(Stored items)
*****
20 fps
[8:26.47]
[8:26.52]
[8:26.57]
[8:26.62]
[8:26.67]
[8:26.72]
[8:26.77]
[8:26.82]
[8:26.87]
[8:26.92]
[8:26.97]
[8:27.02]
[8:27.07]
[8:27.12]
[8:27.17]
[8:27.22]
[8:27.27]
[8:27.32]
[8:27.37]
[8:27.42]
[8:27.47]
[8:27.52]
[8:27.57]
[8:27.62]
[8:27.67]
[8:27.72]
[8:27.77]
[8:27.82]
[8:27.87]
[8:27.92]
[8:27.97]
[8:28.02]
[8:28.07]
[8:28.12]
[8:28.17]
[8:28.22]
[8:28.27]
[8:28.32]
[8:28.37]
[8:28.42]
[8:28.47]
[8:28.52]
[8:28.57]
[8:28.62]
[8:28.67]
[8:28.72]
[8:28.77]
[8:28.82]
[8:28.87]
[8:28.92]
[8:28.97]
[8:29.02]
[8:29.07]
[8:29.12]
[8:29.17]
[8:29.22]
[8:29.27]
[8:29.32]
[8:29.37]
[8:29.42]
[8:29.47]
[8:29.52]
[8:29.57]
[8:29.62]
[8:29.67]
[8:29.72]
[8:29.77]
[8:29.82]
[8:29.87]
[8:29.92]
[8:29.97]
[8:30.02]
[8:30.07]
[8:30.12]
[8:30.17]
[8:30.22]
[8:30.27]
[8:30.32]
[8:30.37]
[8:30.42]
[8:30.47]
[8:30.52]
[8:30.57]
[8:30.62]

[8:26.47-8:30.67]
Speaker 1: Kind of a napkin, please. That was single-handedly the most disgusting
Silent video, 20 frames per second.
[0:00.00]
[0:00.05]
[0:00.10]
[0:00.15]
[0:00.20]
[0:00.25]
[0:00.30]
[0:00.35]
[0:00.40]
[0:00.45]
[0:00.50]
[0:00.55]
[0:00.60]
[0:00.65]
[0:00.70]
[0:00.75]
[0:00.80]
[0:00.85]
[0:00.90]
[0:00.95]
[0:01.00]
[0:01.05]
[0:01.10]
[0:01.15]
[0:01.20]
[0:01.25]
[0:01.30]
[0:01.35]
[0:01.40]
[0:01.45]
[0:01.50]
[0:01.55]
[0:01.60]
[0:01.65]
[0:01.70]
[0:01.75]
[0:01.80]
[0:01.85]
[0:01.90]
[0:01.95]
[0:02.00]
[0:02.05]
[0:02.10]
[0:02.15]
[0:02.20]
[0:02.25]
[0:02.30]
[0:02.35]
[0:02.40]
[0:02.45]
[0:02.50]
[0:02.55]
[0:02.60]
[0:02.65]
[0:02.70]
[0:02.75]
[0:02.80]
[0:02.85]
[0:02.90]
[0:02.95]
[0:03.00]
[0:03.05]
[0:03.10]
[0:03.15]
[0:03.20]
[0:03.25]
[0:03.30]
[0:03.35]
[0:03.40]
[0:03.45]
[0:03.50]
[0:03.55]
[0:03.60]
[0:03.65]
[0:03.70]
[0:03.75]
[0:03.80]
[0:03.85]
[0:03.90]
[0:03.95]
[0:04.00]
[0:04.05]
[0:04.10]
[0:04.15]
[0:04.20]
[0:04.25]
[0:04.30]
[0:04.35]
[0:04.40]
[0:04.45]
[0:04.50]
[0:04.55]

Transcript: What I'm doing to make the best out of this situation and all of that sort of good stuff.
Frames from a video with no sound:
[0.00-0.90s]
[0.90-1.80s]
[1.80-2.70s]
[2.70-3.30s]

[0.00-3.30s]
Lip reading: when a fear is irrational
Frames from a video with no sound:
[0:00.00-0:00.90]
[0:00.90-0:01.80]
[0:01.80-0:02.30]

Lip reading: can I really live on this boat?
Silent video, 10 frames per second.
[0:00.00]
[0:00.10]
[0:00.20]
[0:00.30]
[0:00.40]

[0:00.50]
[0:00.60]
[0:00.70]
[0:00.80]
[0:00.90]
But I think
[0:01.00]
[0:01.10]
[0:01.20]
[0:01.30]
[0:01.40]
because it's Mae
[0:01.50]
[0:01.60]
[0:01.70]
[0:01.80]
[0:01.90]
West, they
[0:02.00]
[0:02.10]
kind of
*****
An exact restatement of all the entries above is needed.

→ SOLUTION FOR THIS PROBLEM
20 fps
[8:26.47]
[8:26.52]
[8:26.57]
[8:26.62]
[8:26.67]
[8:26.72]
[8:26.77]
[8:26.82]
[8:26.87]
[8:26.92]
[8:26.97]
[8:27.02]
[8:27.07]
[8:27.12]
[8:27.17]
[8:27.22]
[8:27.27]
[8:27.32]
[8:27.37]
[8:27.42]
[8:27.47]
[8:27.52]
[8:27.57]
[8:27.62]
[8:27.67]
[8:27.72]
[8:27.77]
[8:27.82]
[8:27.87]
[8:27.92]
[8:27.97]
[8:28.02]
[8:28.07]
[8:28.12]
[8:28.17]
[8:28.22]
[8:28.27]
[8:28.32]
[8:28.37]
[8:28.42]
[8:28.47]
[8:28.52]
[8:28.57]
[8:28.62]
[8:28.67]
[8:28.72]
[8:28.77]
[8:28.82]
[8:28.87]
[8:28.92]
[8:28.97]
[8:29.02]
[8:29.07]
[8:29.12]
[8:29.17]
[8:29.22]
[8:29.27]
[8:29.32]
[8:29.37]
[8:29.42]
[8:29.47]
[8:29.52]
[8:29.57]
[8:29.62]
[8:29.67]
[8:29.72]
[8:29.77]
[8:29.82]
[8:29.87]
[8:29.92]
[8:29.97]
[8:30.02]
[8:30.07]
[8:30.12]
[8:30.17]
[8:30.22]
[8:30.27]
[8:30.32]
[8:30.37]
[8:30.42]
[8:30.47]
[8:30.52]
[8:30.57]
[8:30.62]

[8:26.47-8:30.67]
Speaker 1: Kind of a napkin, please. That was single-handedly the most disgusting
Silent video, 20 frames per second.
[0:00.00]
[0:00.05]
[0:00.10]
[0:00.15]
[0:00.20]
[0:00.25]
[0:00.30]
[0:00.35]
[0:00.40]
[0:00.45]
[0:00.50]
[0:00.55]
[0:00.60]
[0:00.65]
[0:00.70]
[0:00.75]
[0:00.80]
[0:00.85]
[0:00.90]
[0:00.95]
[0:01.00]
[0:01.05]
[0:01.10]
[0:01.15]
[0:01.20]
[0:01.25]
[0:01.30]
[0:01.35]
[0:01.40]
[0:01.45]
[0:01.50]
[0:01.55]
[0:01.60]
[0:01.65]
[0:01.70]
[0:01.75]
[0:01.80]
[0:01.85]
[0:01.90]
[0:01.95]
[0:02.00]
[0:02.05]
[0:02.10]
[0:02.15]
[0:02.20]
[0:02.25]
[0:02.30]
[0:02.35]
[0:02.40]
[0:02.45]
[0:02.50]
[0:02.55]
[0:02.60]
[0:02.65]
[0:02.70]
[0:02.75]
[0:02.80]
[0:02.85]
[0:02.90]
[0:02.95]
[0:03.00]
[0:03.05]
[0:03.10]
[0:03.15]
[0:03.20]
[0:03.25]
[0:03.30]
[0:03.35]
[0:03.40]
[0:03.45]
[0:03.50]
[0:03.55]
[0:03.60]
[0:03.65]
[0:03.70]
[0:03.75]
[0:03.80]
[0:03.85]
[0:03.90]
[0:03.95]
[0:04.00]
[0:04.05]
[0:04.10]
[0:04.15]
[0:04.20]
[0:04.25]
[0:04.30]
[0:04.35]
[0:04.40]
[0:04.45]
[0:04.50]
[0:04.55]

Transcript: What I'm doing to make the best out of this situation and all of that sort of good stuff.
Frames from a video with no sound:
[0.00-0.90s]
[0.90-1.80s]
[1.80-2.70s]
[2.70-3.30s]

[0.00-3.30s]
Lip reading: when a fear is irrational
Frames from a video with no sound:
[0:00.00-0:00.90]
[0:00.90-0:01.80]
[0:01.80-0:02.30]

Lip reading: can I really live on this boat?
Silent video, 10 frames per second.
[0:00.00]
[0:00.10]
[0:00.20]
[0:00.30]
[0:00.40]

[0:00.50]
[0:00.60]
[0:00.70]
[0:00.80]
[0:00.90]
But I think
[0:01.00]
[0:01.10]
[0:01.20]
[0:01.30]
[0:01.40]
because it's Mae
[0:01.50]
[0:01.60]
[0:01.70]
[0:01.80]
[0:01.90]
West, they
[0:02.00]
[0:02.10]
kind of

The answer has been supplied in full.